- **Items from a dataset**
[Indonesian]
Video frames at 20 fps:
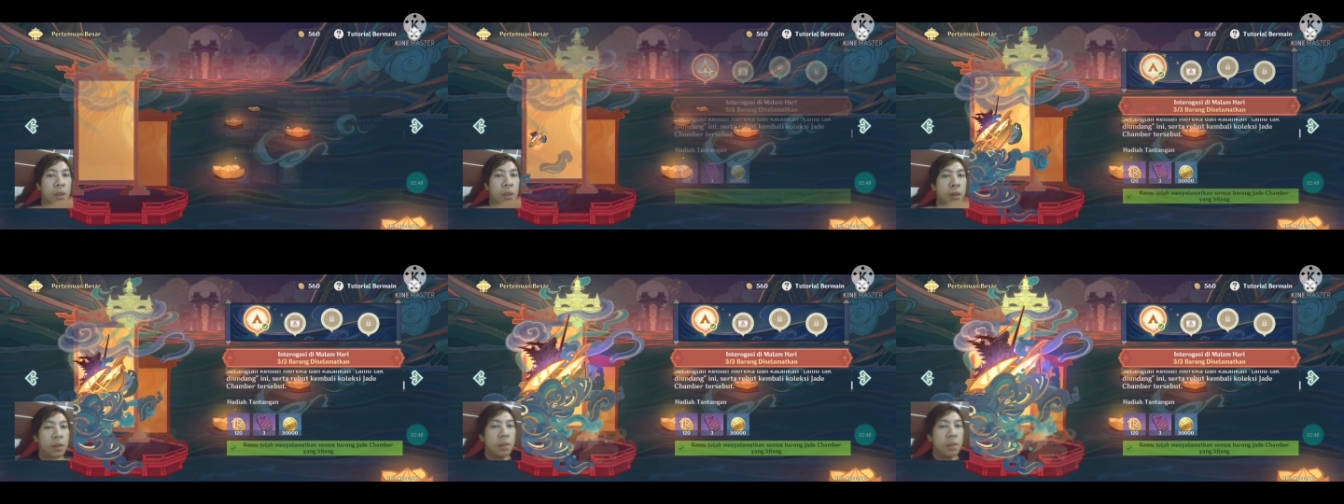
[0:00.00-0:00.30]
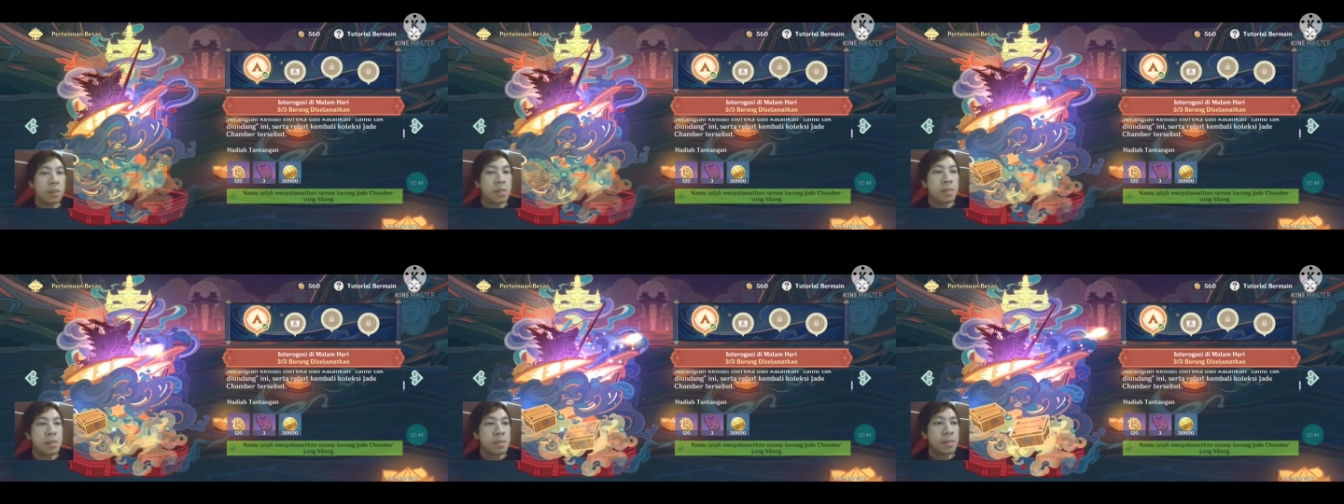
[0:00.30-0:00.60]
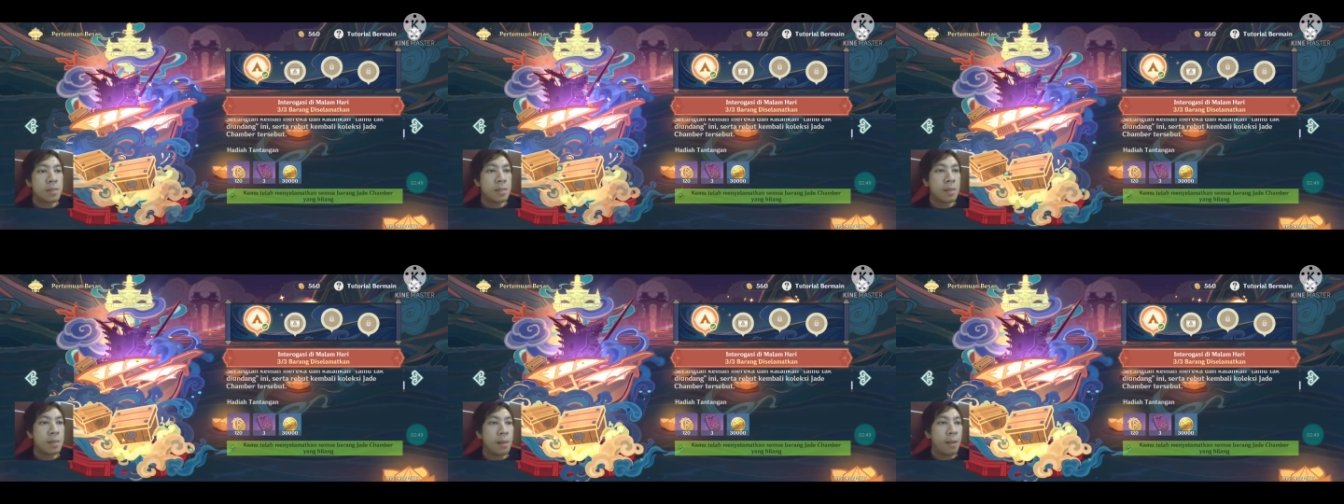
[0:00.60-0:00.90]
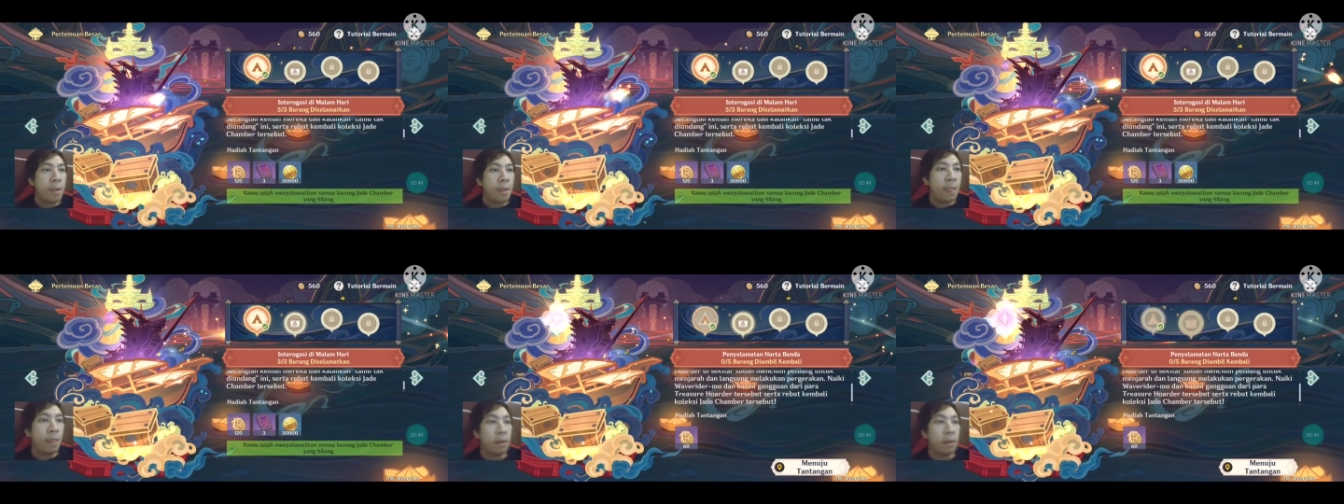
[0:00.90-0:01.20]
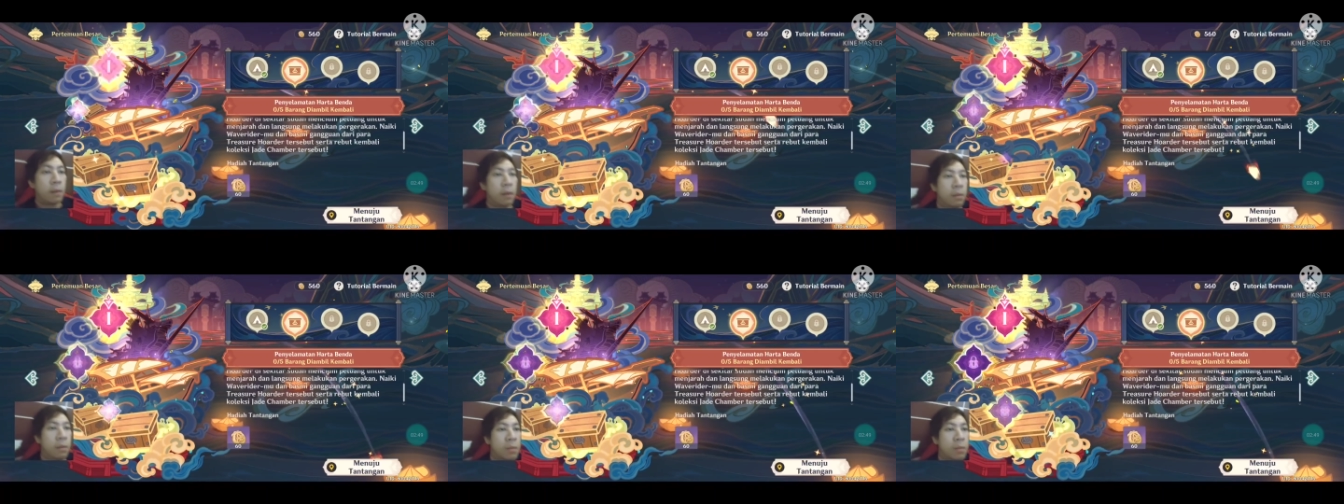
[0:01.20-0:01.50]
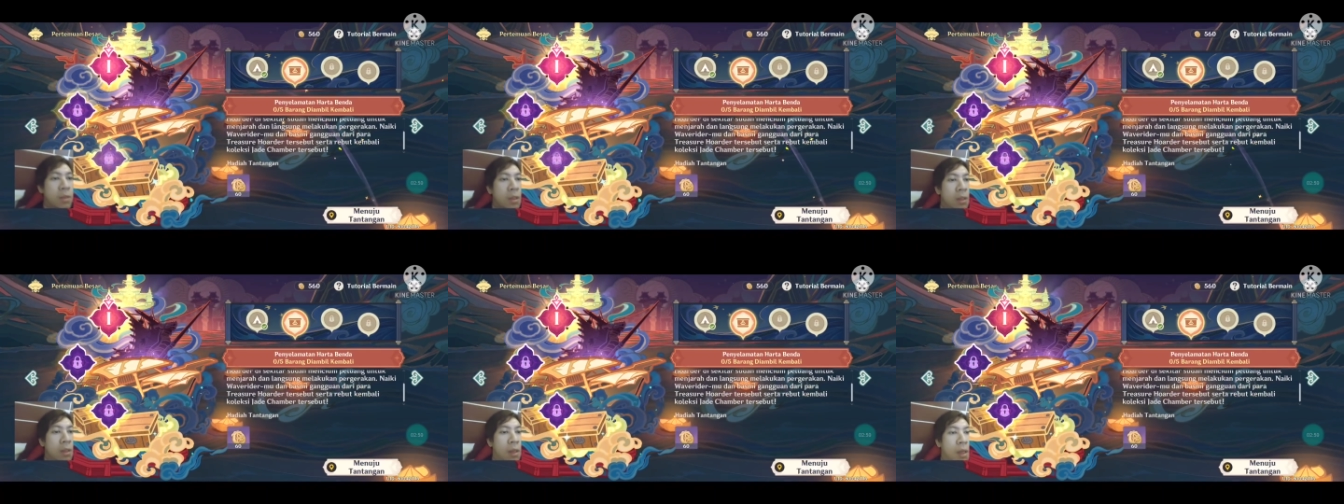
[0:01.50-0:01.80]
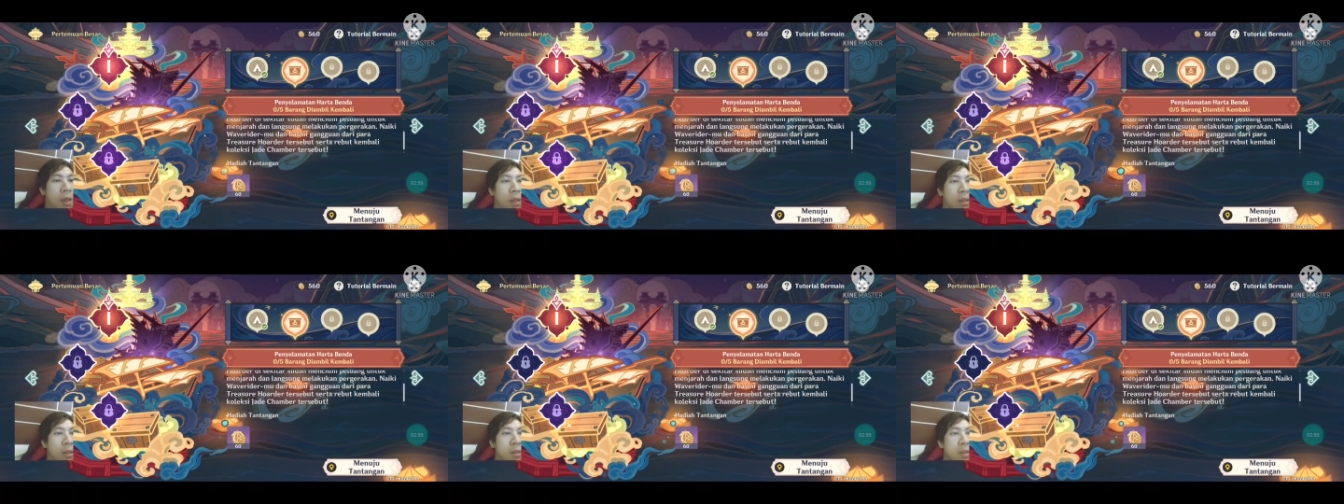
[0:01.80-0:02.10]
Ntar ya. Ini
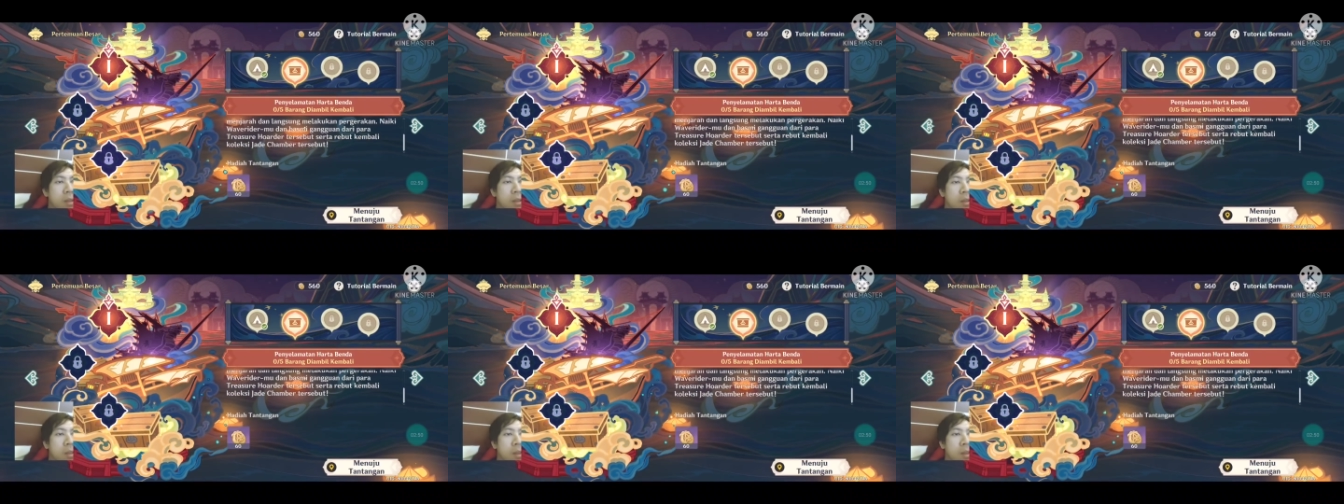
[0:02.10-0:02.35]
masih ada lagi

- **Task requirements**
Print out every entry above without changing a word, and leave out the pictures.

- **Task answer**
[Indonesian]
Video frames at 20 fps:
[0:00.00-0:00.30]
[0:00.30-0:00.60]
[0:00.60-0:00.90]
[0:00.90-0:01.20]
[0:01.20-0:01.50]
[0:01.50-0:01.80]
[0:01.80-0:02.10]
Ntar ya. Ini
[0:02.10-0:02.35]
masih ada lagi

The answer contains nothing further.